**WHAT IS NEEDED:**
Images should be left out, and everything else in the listing reproduced exactly.

+===+

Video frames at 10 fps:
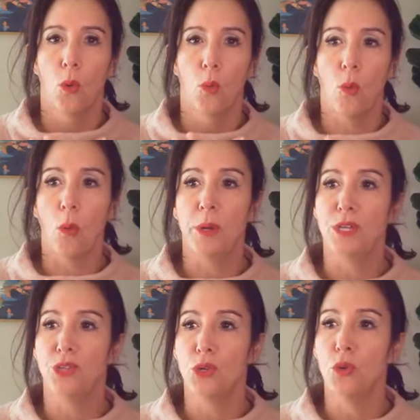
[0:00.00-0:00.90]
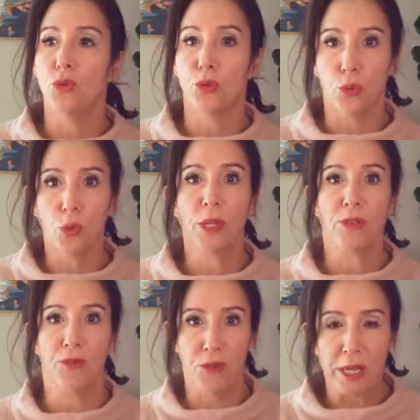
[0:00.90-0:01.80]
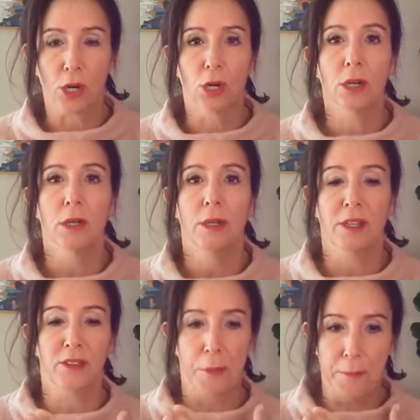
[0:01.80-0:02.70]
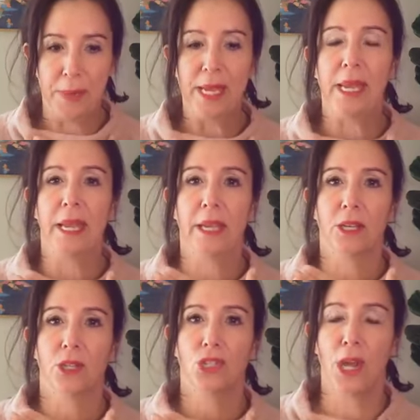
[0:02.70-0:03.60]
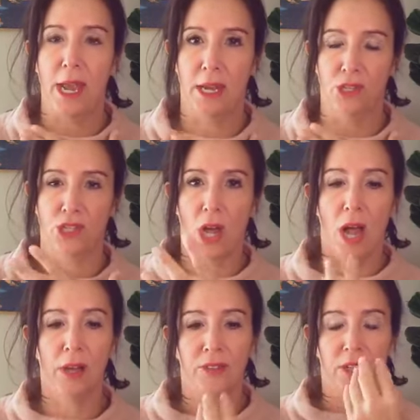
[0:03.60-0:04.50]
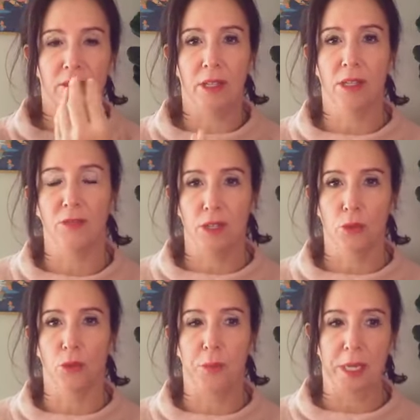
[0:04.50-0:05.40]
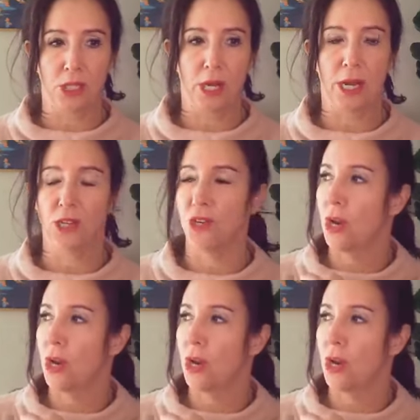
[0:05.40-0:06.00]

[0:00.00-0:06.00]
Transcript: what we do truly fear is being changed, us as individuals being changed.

+===+

**EXERCISE RESULT:**
Video frames at 10 fps:
[0:00.00-0:00.90]
[0:00.90-0:01.80]
[0:01.80-0:02.70]
[0:02.70-0:03.60]
[0:03.60-0:04.50]
[0:04.50-0:05.40]
[0:05.40-0:06.00]

[0:00.00-0:06.00]
Transcript: what we do truly fear is being changed, us as individuals being changed.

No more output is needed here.